§ **What the exercise asks**
Would you please reproduce all the entries word for word, minus the pictures?

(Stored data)
◆ ◆ ◆

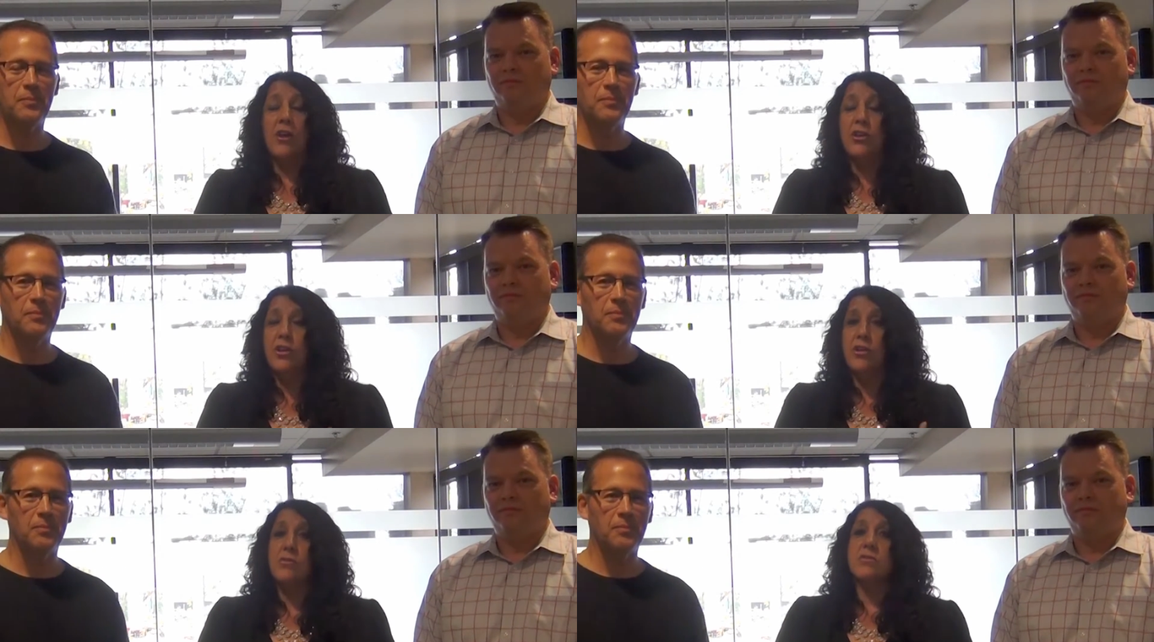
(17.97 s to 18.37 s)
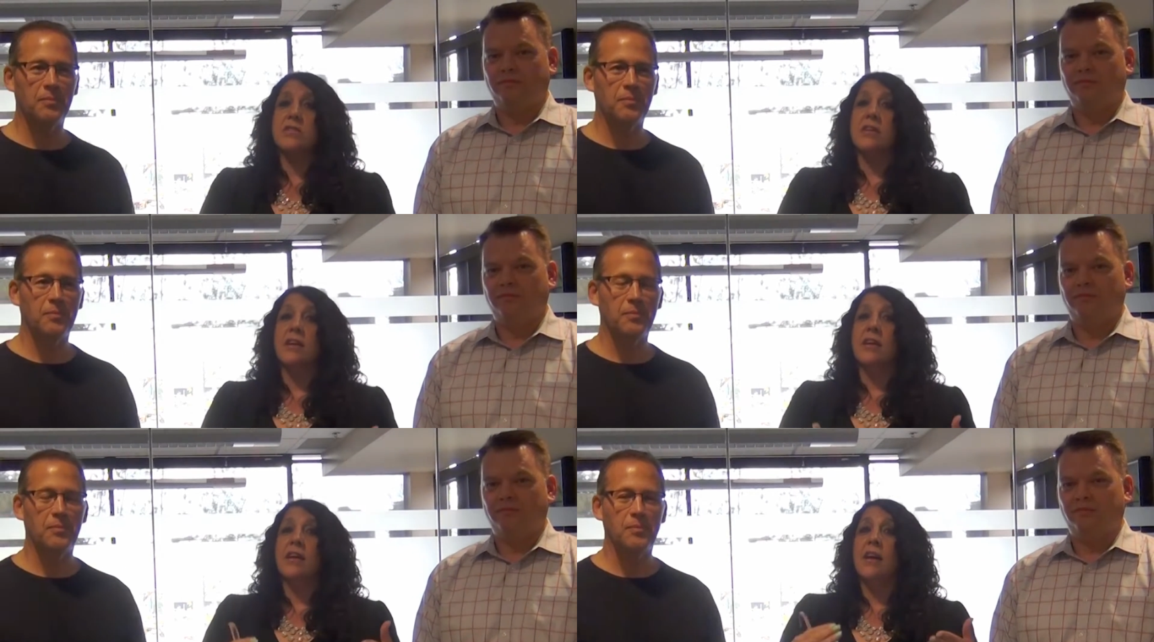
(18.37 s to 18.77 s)

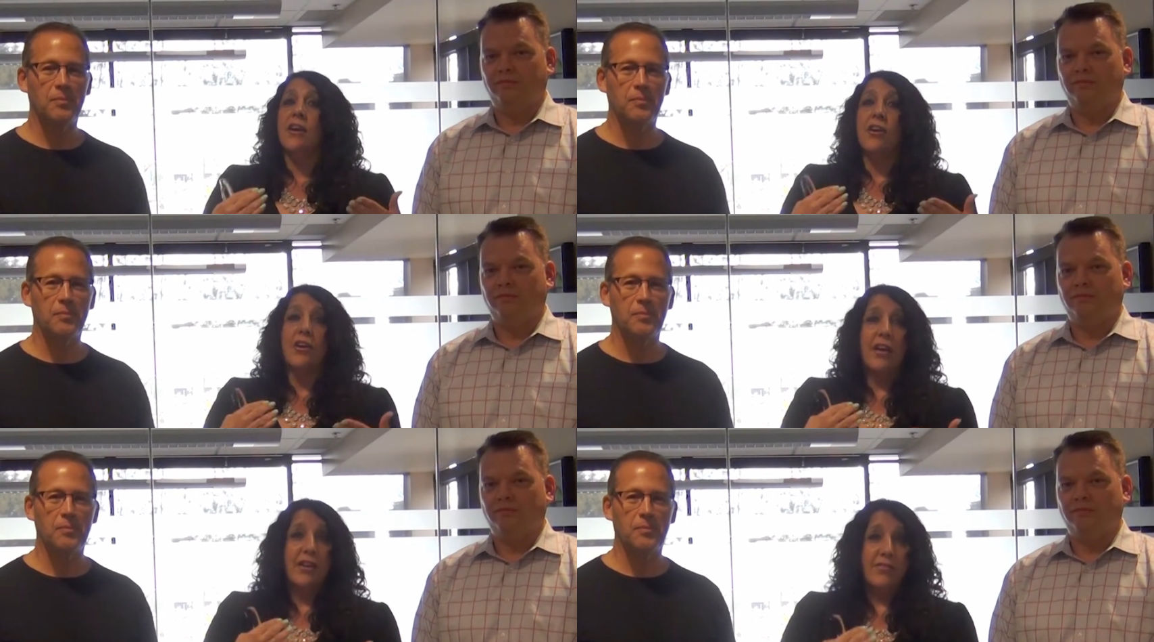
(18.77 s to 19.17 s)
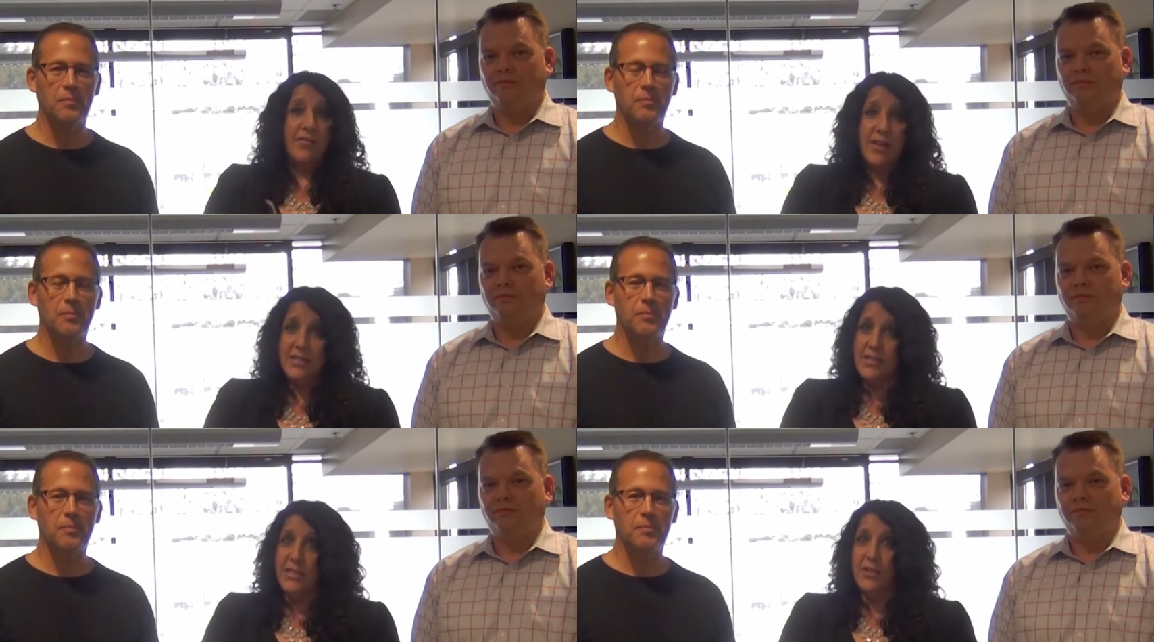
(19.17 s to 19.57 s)
Speaker 1: using
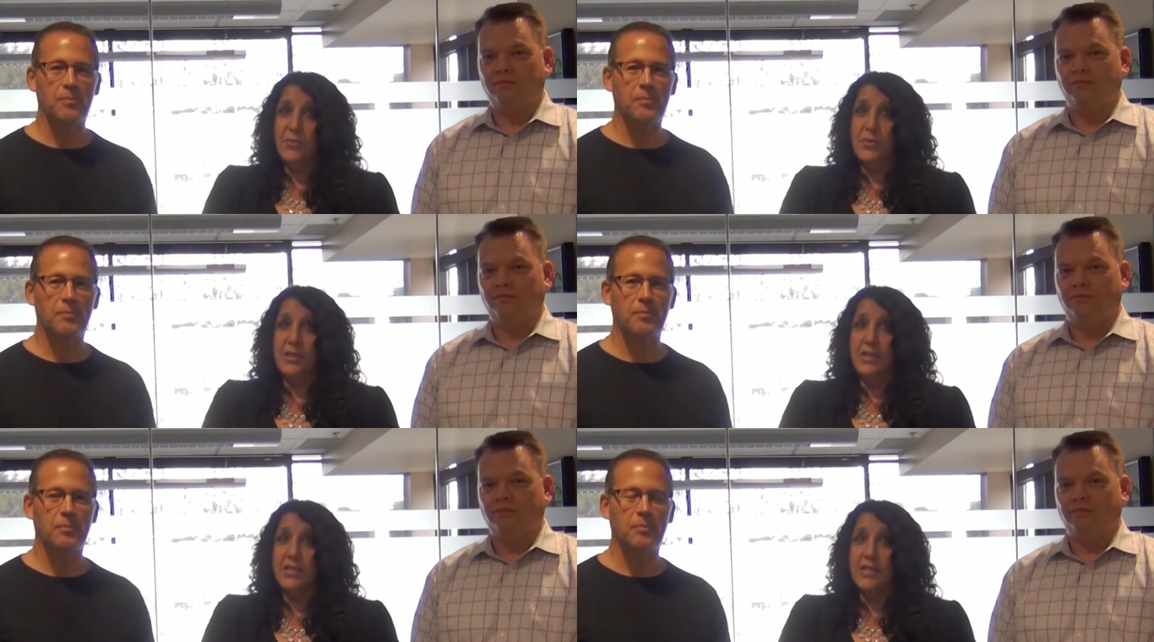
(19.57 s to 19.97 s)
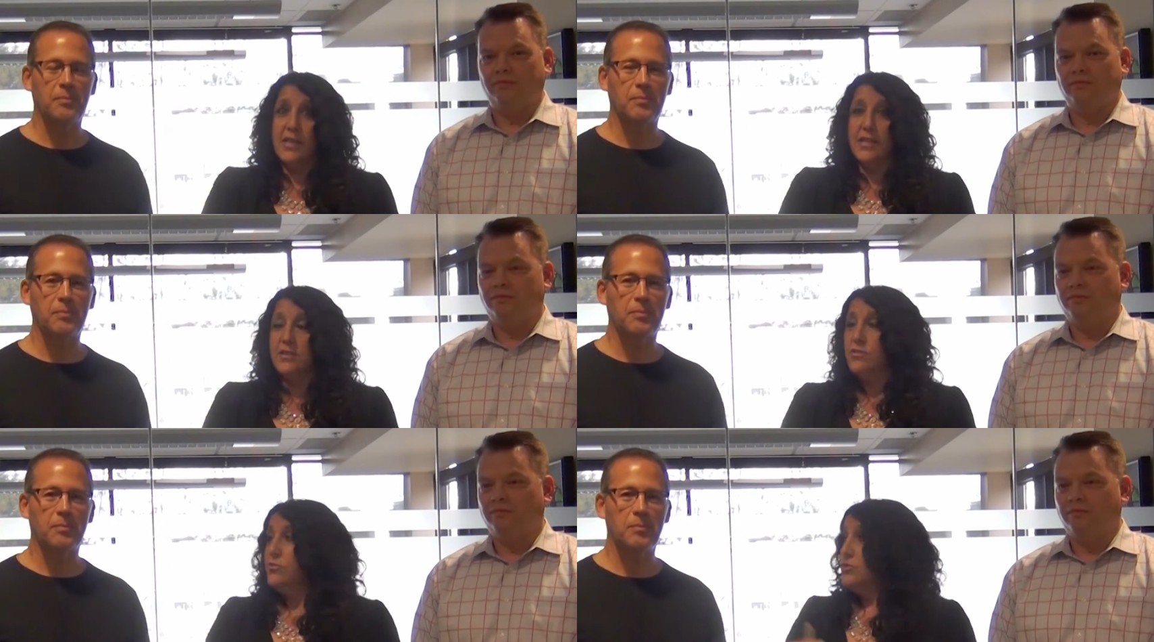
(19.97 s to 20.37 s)
investing in real
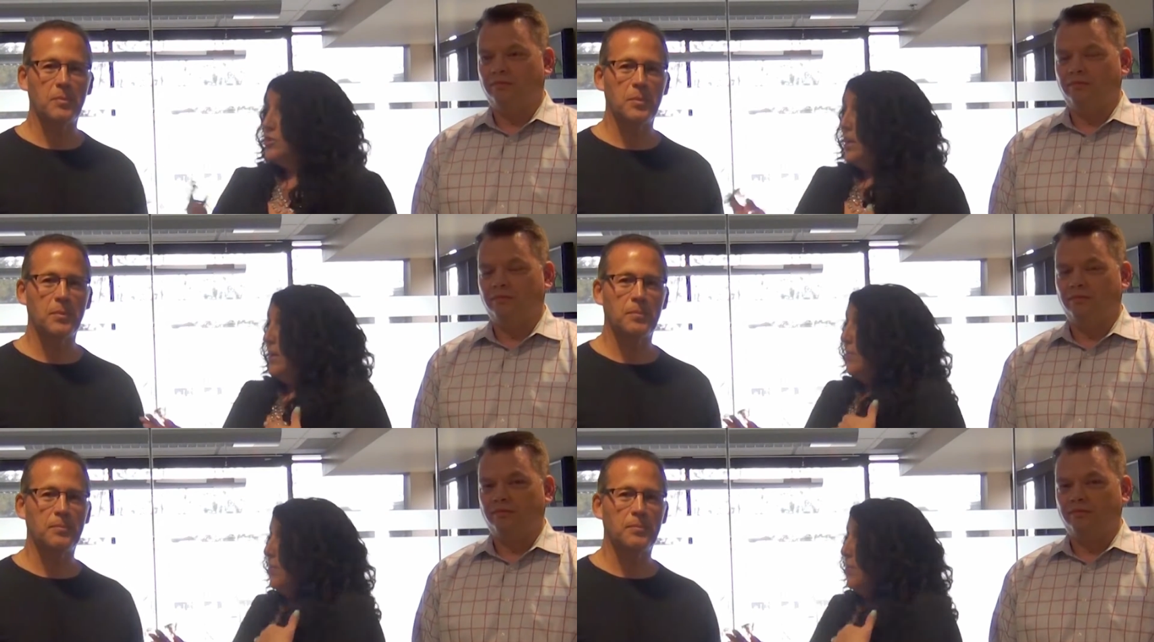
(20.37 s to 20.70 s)
estate. So Jay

◆ ◆ ◆

§ **Worked solution**
(17.97 s to 18.37 s)
(18.37 s to 18.77 s)

(18.77 s to 19.17 s)
(19.17 s to 19.57 s)
Speaker 1: using
(19.57 s to 19.97 s)
(19.97 s to 20.37 s)
investing in real
(20.37 s to 20.70 s)
estate. So Jay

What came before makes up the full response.